◆ **Task statement**:
Write the listing below out again exactly, dropping the images.
Segment Start: Working data
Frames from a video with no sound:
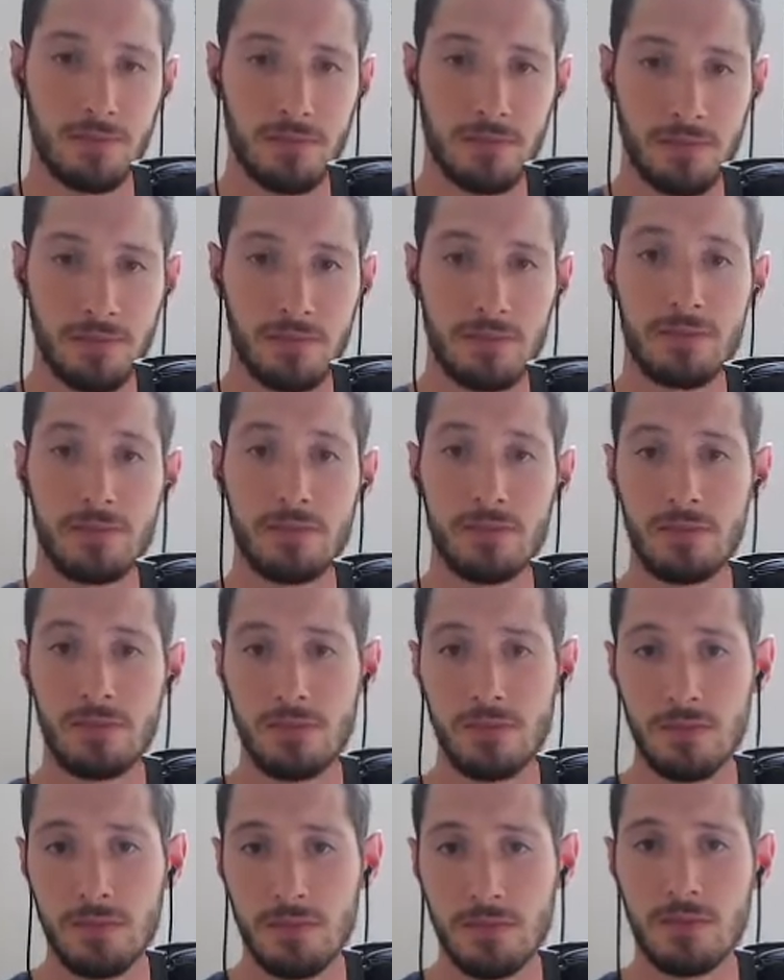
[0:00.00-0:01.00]

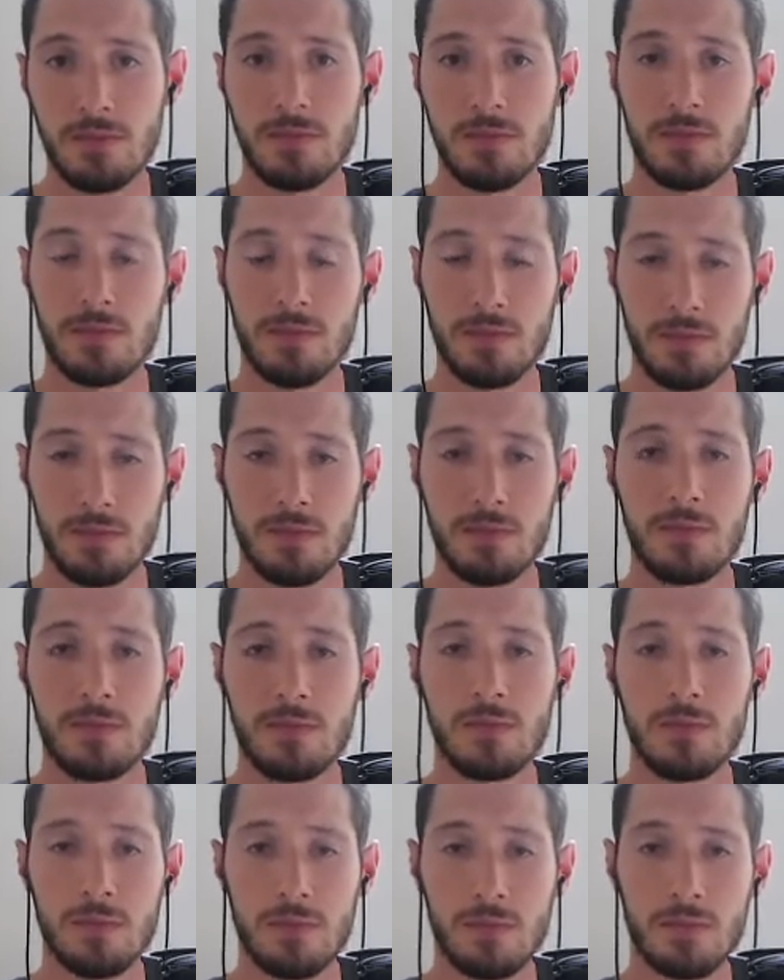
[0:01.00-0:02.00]

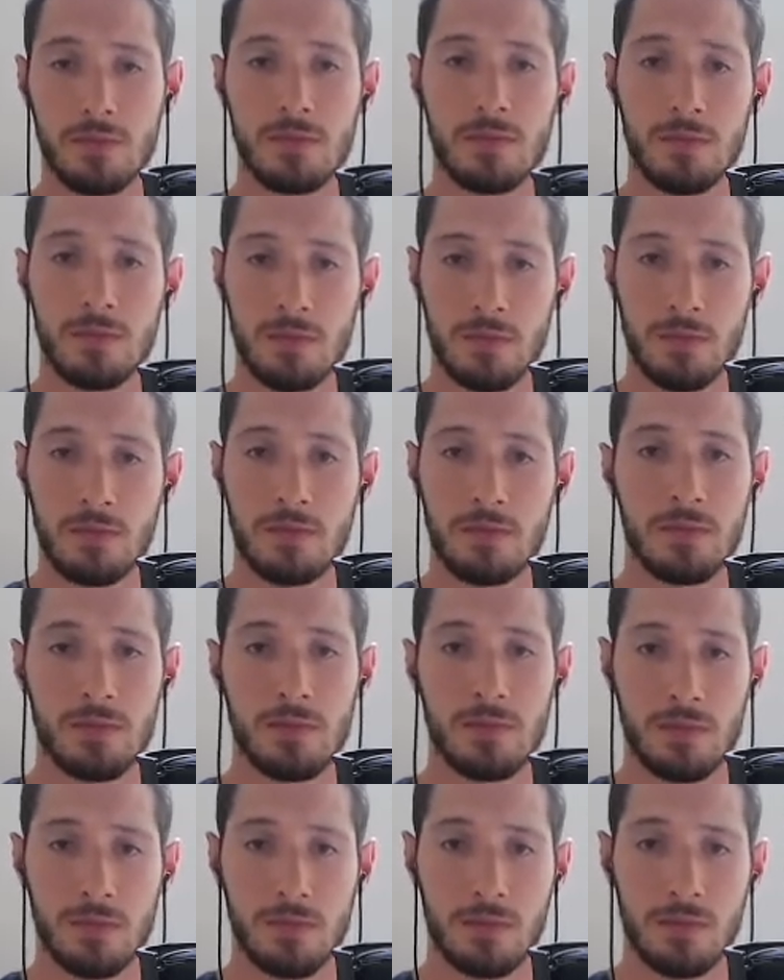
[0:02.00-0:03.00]

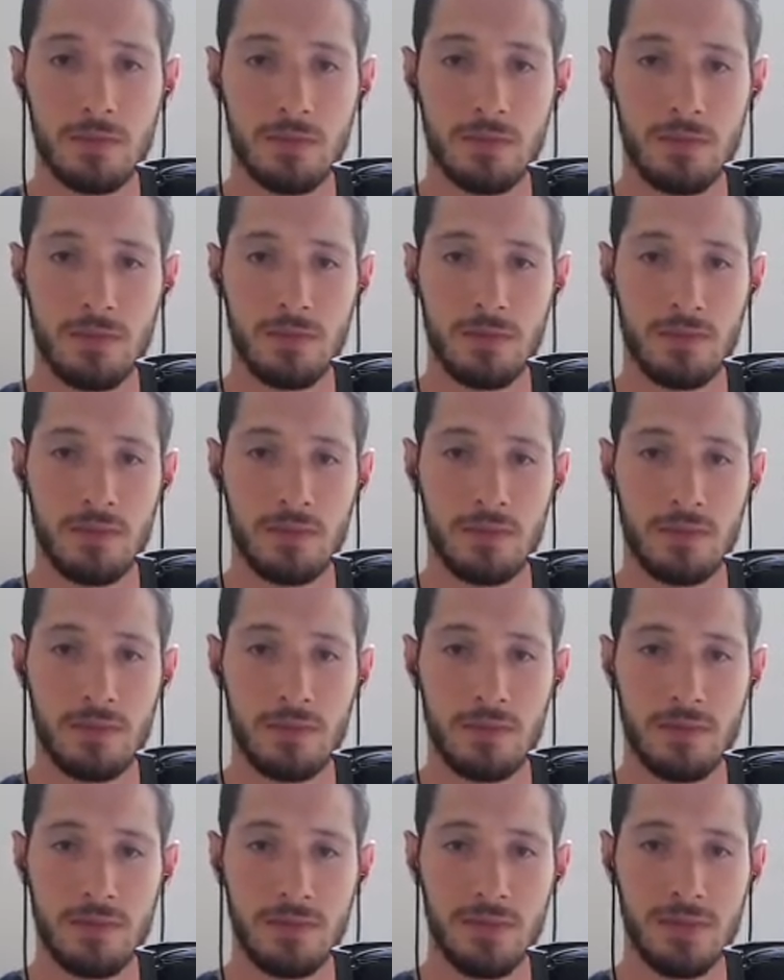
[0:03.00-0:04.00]

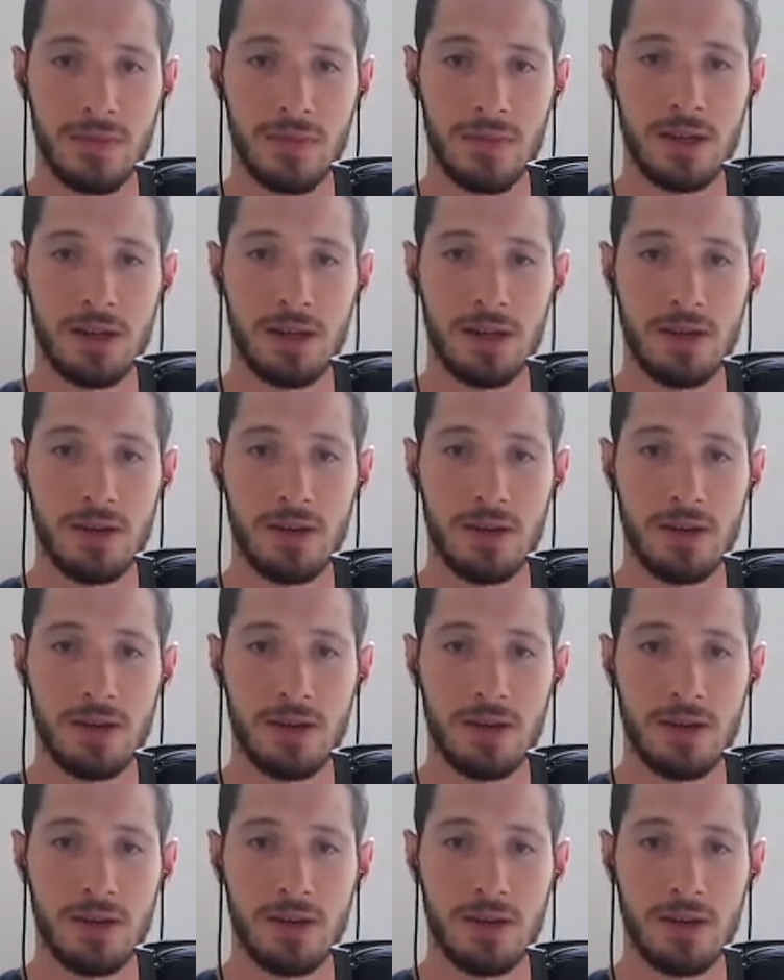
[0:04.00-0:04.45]
The person shown says nothing.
Segment End: Working data
◆ **Expected answer**:
Frames from a video with no sound:
[0:00.00-0:01.00]

[0:01.00-0:02.00]

[0:02.00-0:03.00]

[0:03.00-0:04.00]

[0:04.00-0:04.45]
The person shown says nothing.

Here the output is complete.